Desde o início, a inépcia e a tragédia se abateram sobre o projeto, meticulosamente registrado em um livro escrito pelo historiador Greg Grandin. Desprezando a palavra dos especialistas que poderiam lhes ter dado conselhos valiosos sobre a agricultura tropical, os homens de Ford plantaram sementes de valor questionável e deixaram as ervas daninhas e a ferrugem tomarem conta das plantações.
Apesar dos reveses, Ford construiu uma cidadezinha no melhor estilo norte-americano, que ele queria que fosse habitada por brasileiros talhados para o que considerava os “valores dos EUA”. Seus empregados, então, se mudaram para os chalés de madeira, projetados em Michigan; alguns, por sinal, continuam de pé. Lampiões de gás iluminavam as calçadas de concreto. Trechos delas ainda existem, próximos a hidrantes vermelhos, à sombra de salões de baile decadentes e galpões caindo aos pedaços.

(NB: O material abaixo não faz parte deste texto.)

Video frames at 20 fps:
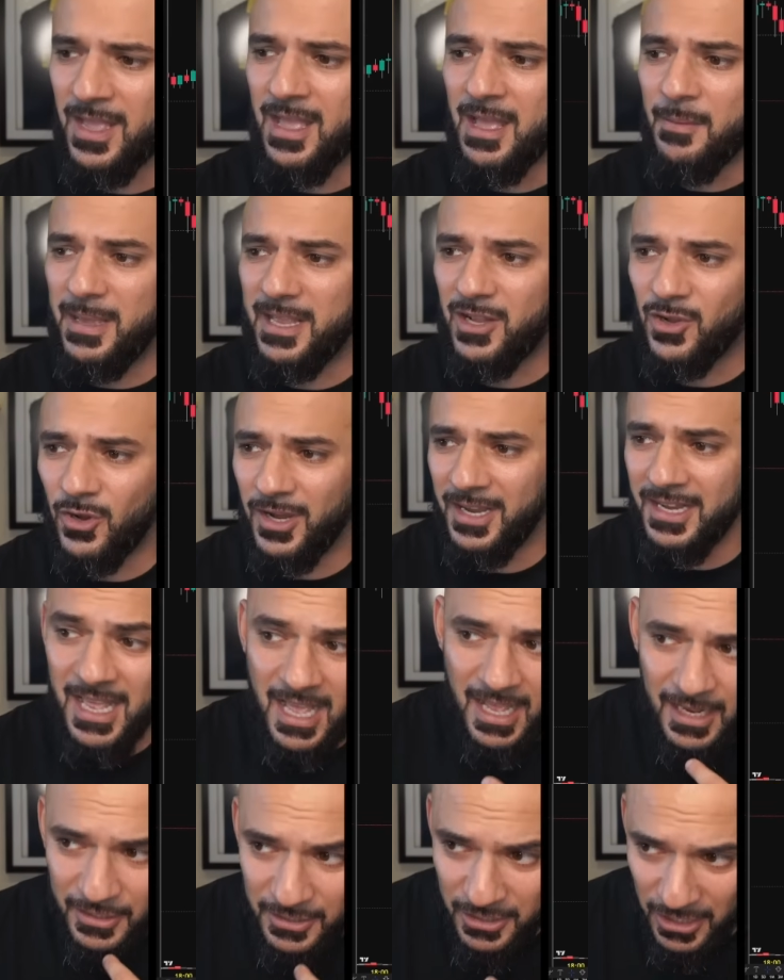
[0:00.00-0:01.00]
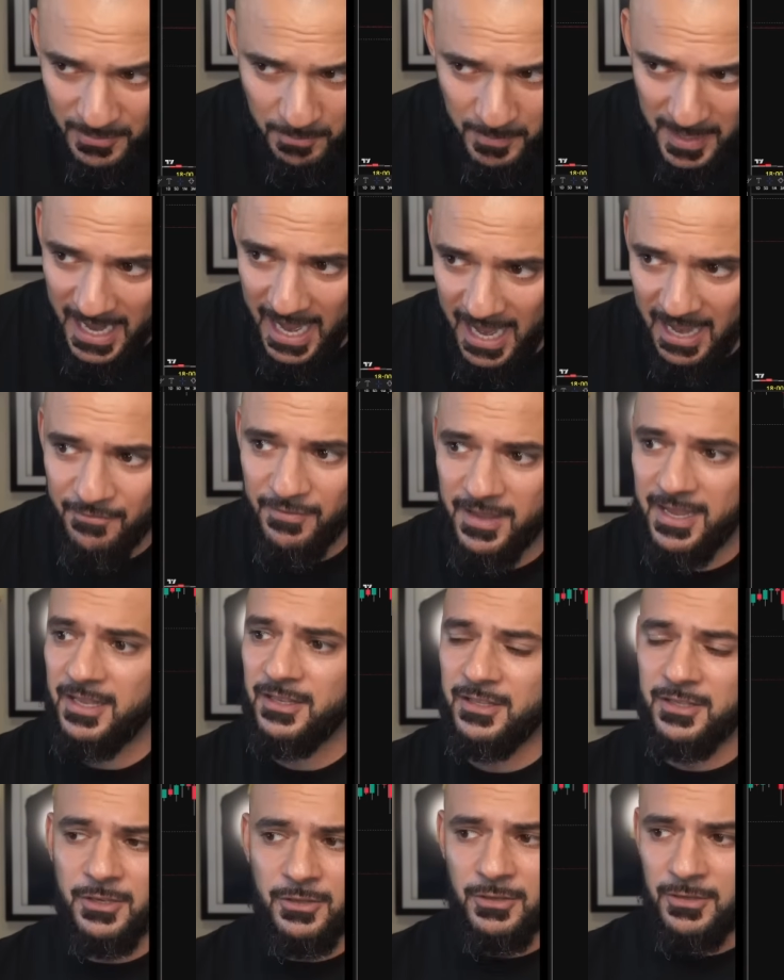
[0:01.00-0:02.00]
Bitcoin just
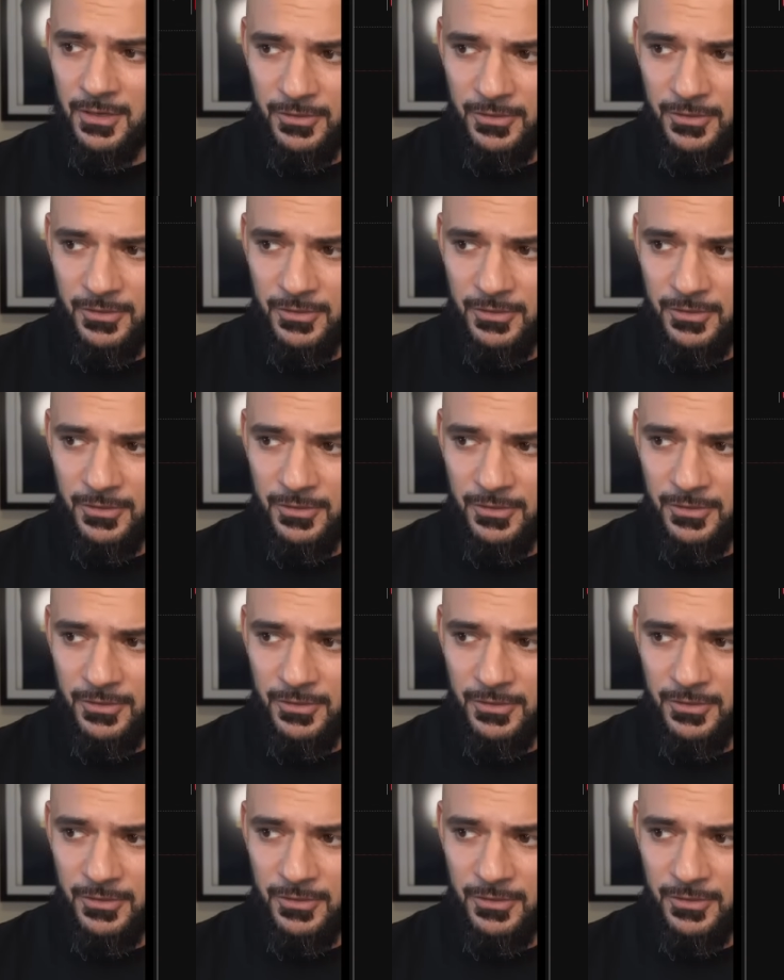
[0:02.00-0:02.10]
behaving,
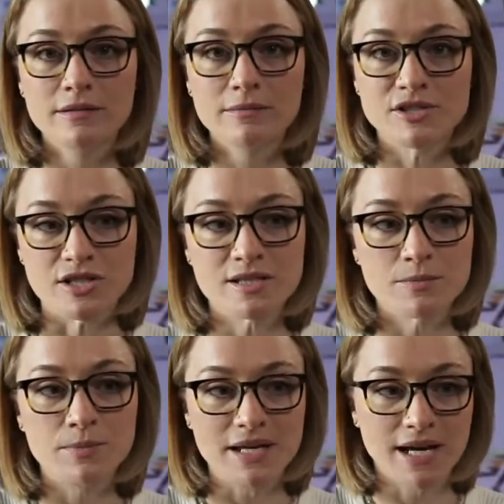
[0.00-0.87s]

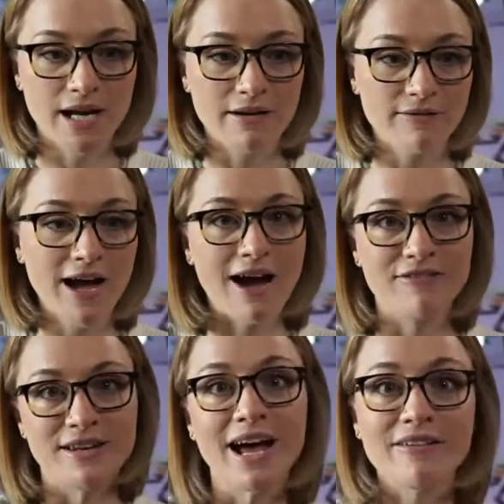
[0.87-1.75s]
just be kind of
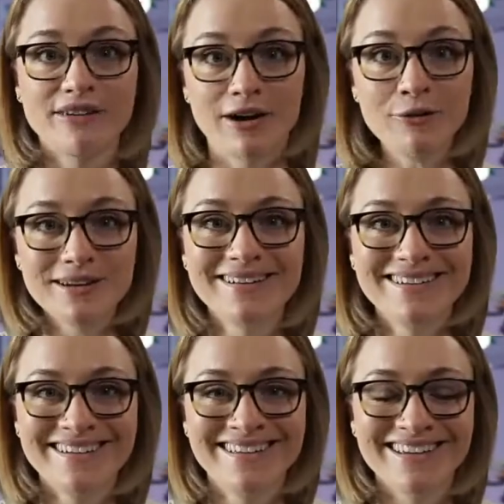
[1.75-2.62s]
half in, half out
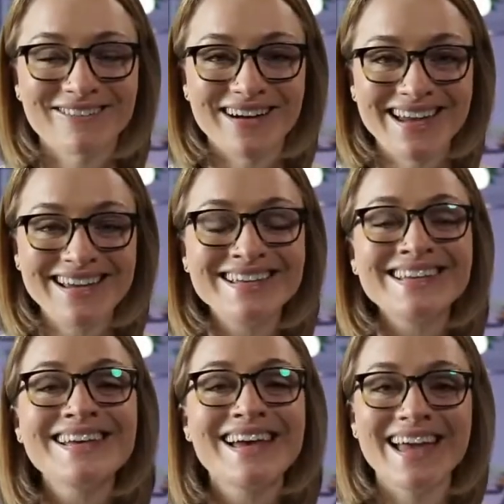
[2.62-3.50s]
in a way.
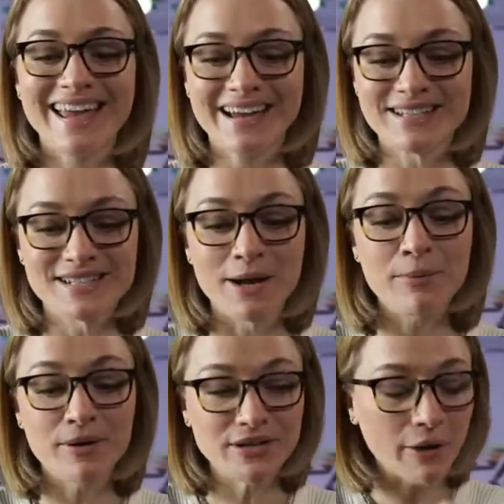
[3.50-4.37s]
And I
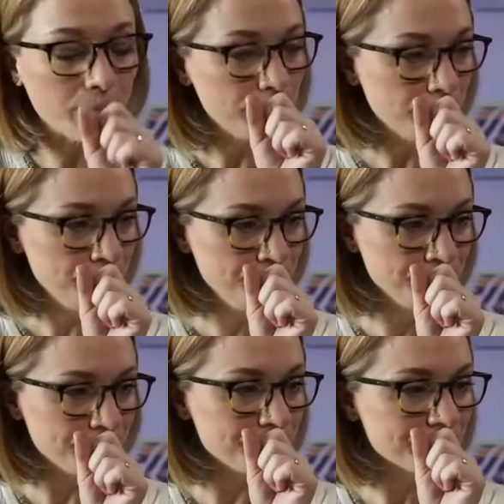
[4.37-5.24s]
burned out.
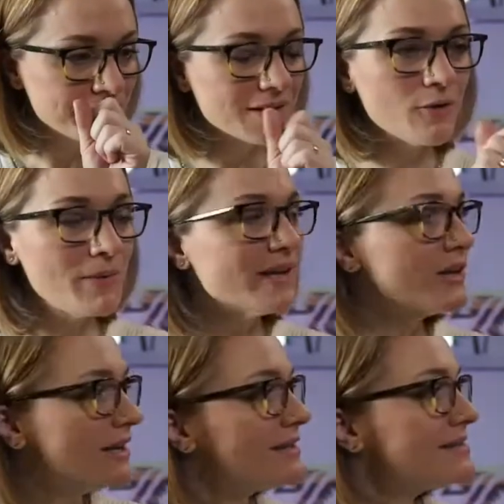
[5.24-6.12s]
Oh my
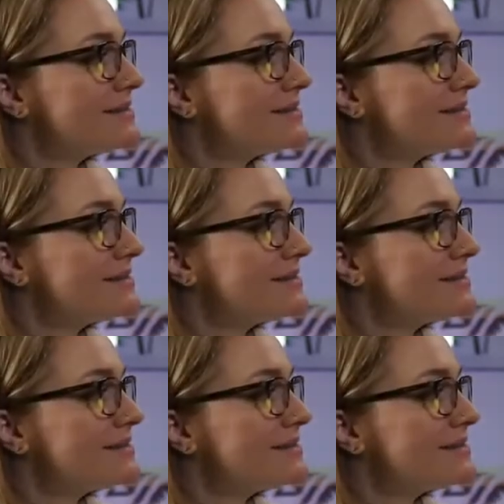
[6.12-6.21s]
goodness.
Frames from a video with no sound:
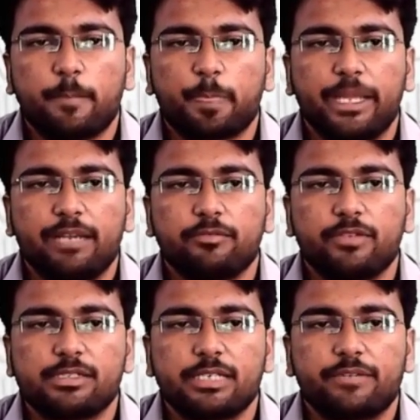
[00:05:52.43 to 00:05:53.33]
then
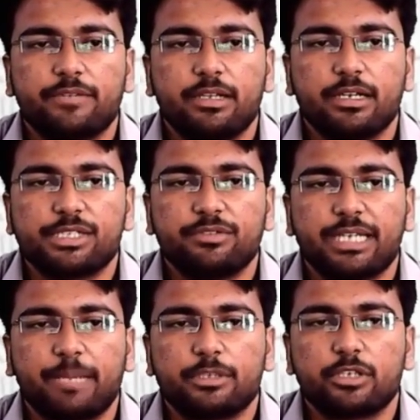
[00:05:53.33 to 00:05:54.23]
once it will achieve the
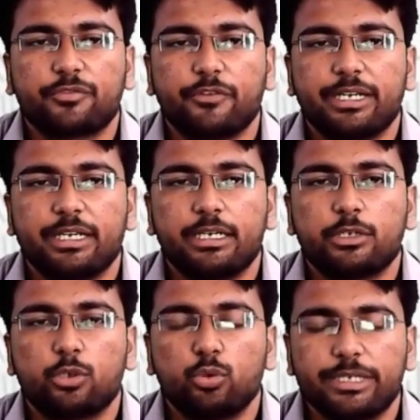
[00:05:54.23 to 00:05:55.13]
temperature of
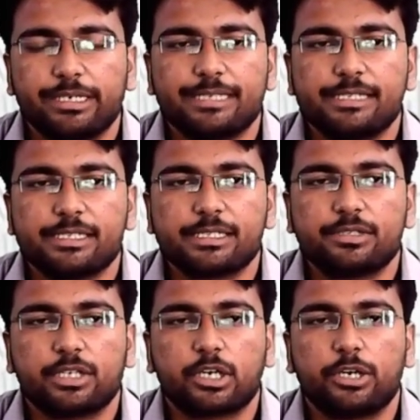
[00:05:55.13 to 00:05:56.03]
22 degree Celsius,
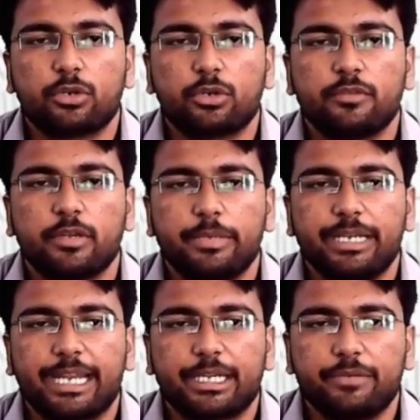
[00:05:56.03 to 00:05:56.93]
the controller will
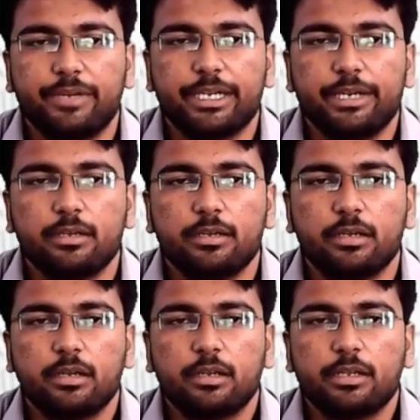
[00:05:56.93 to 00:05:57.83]
be activated
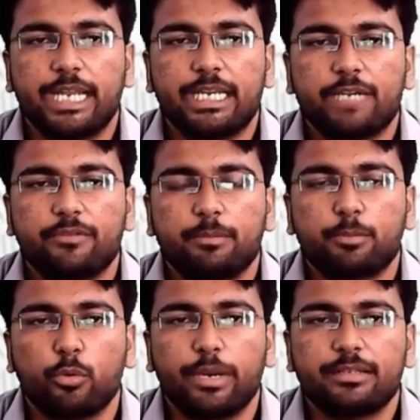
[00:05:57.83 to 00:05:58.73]
and it will
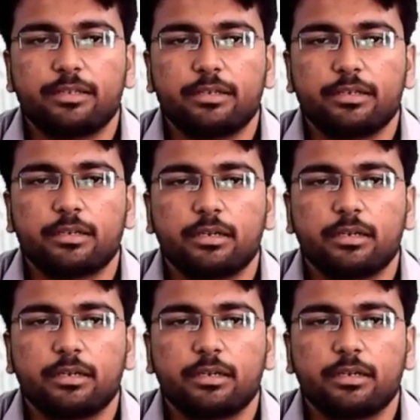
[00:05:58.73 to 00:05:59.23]
provide the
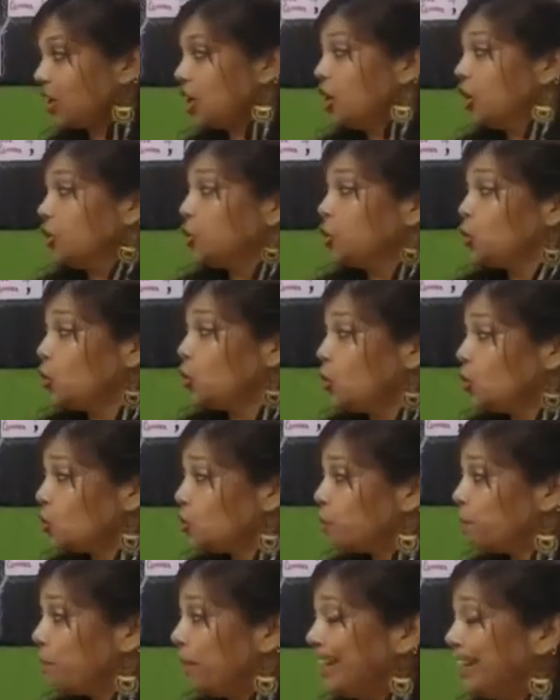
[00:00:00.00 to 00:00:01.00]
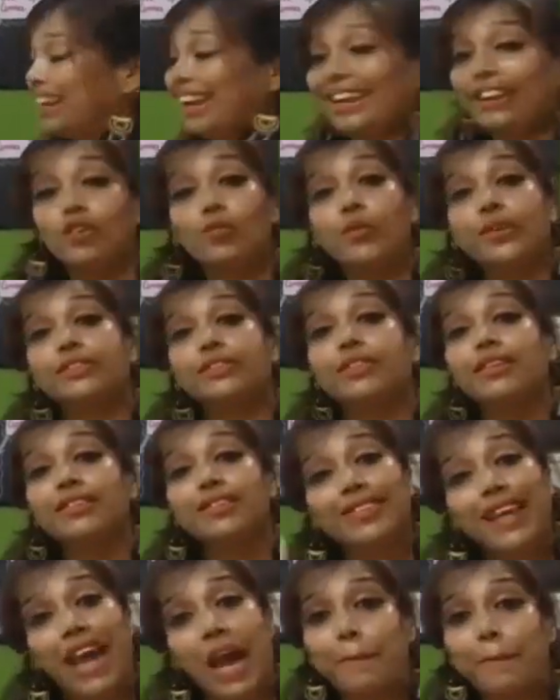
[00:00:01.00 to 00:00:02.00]
you begin with a
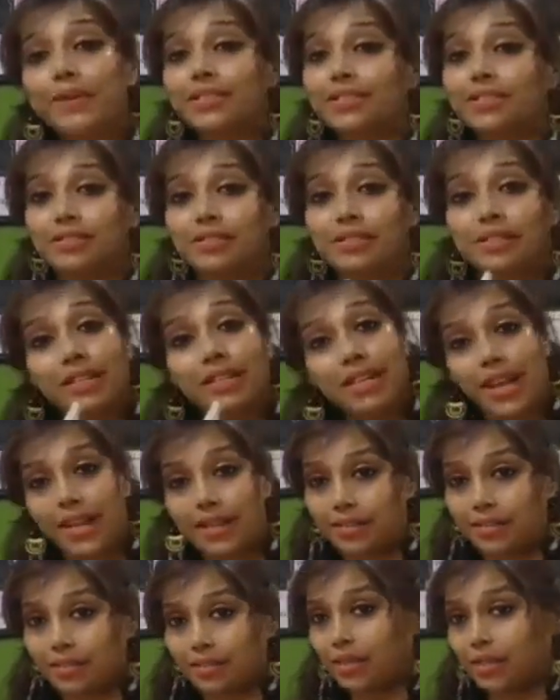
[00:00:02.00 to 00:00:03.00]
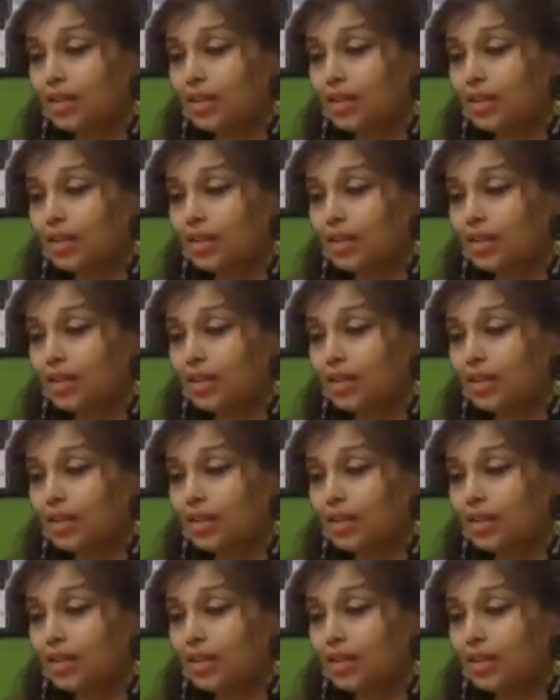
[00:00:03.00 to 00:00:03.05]
capital letter.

Abstêmio explícito, antissemita e cético em relação à Idade do Jazz, Ford queria que a vida na selva fosse mais transformadora: seus gerentes, todos americanos, proibiam o consumo de bebidas alcoólicas, promoviam jardinagem, danças de salão e a leitura da poesia de autores como Emerson e Longfellow. Completando a missão utópica, as equipes de saneamento atravessavam a cidade matando animais de rua, acabando com as poças d’água onde os mosquitos transmissores de malária podiam se multiplicar e examinando os funcionários para ver se tinham doenças venéreas.
Hoje, as ruínas de Fordlândia permanecem como testamento da sandice que foi tentar submeter a selva à vontade do homem. Visando promover o automóvel como forma de recreação – junto com o campo de golfe, as quadras de tênis, o cinema, as piscinas –, os gerentes fizeram 48 quilômetros de estrada ao redor da cidade, mas os carros quase não transitam pelas vias enlameadas, perdendo feio para as motos, presentes em toda a região amazônica.
Ao final da Segunda Guerra Mundial, já estava claro que o cultivo das seringueiras não seria rentável por causa da ferrugem e da competição da borracha sintética e das plantações asiáticas, livres da dominação japonesa. Ford entregou Fordlândia ao governo brasileiro em 1945, e, daí em diante, a cidade entrou em um estado permanente de declínio.
– Nada acontece aqui, e é assim que eu gosto – diz o pequeno fazendeiro Joaquim Pereira da Silva, 73 anos, que veio de Minas Gerais em 1997 e pagou R$ 20 mil por sua casa tipicamente americana na Palm Avenue. – Os americanos não sabiam nada sobre borracha, mas sabiam construir coisas para durar.
Entre seus vizinhos, gente que planta mandioca onde havia seringueiras ou que cuida de gado zebu, está Eduardo Silva dos Santos, nascido há 66 anos no hospital de Kahn, e que vive em uma casinha perto das ruínas da maternidade.
– Quando ele (Ford) ainda estava por aqui este lugar era limpo, não tinha bicho, inseto, mato na cidade – relembra ele, um dos 11 filhos de uma família que dependia da seringueira. – Meu pai trabalhava para ele e fazia o que mandavam fazer. Empregado é que nem cachorro: obedece.
Para espanto de Ford, nem sempre seguiam à risca suas ordens. Os gerentes tentaram impor a proibição às bebidas alcoólicas, mas os homens simplesmente subiam nos barcos e se dirigiam para uma “ilha de inocência” perto dos bares e bordéis. E, em 1930, os que não aguentavam a dieta imposta pelo patrão, que consistia em aveia, pêssegos em lata e arroz integral, fizeram uma verdadeira revolução. Destruíram os relógios de ponto, cortaram os pontos de eletricidade das plantações e cantavam: “O Brasil é para os brasileiros; matem os americanos”, forçando inclusive alguns gerentes a se esconder na floresta.
A Amazônia impôs seus próprios desafios aos americanos. Alguns não conseguiram se adaptar às condições e acabaram sofrendo um colapso nervoso; um se afogou no rio Tapajós quando uma tempestade virou seu barco. Outro foi embora depois que três filhos seus morreram de doenças tropicais.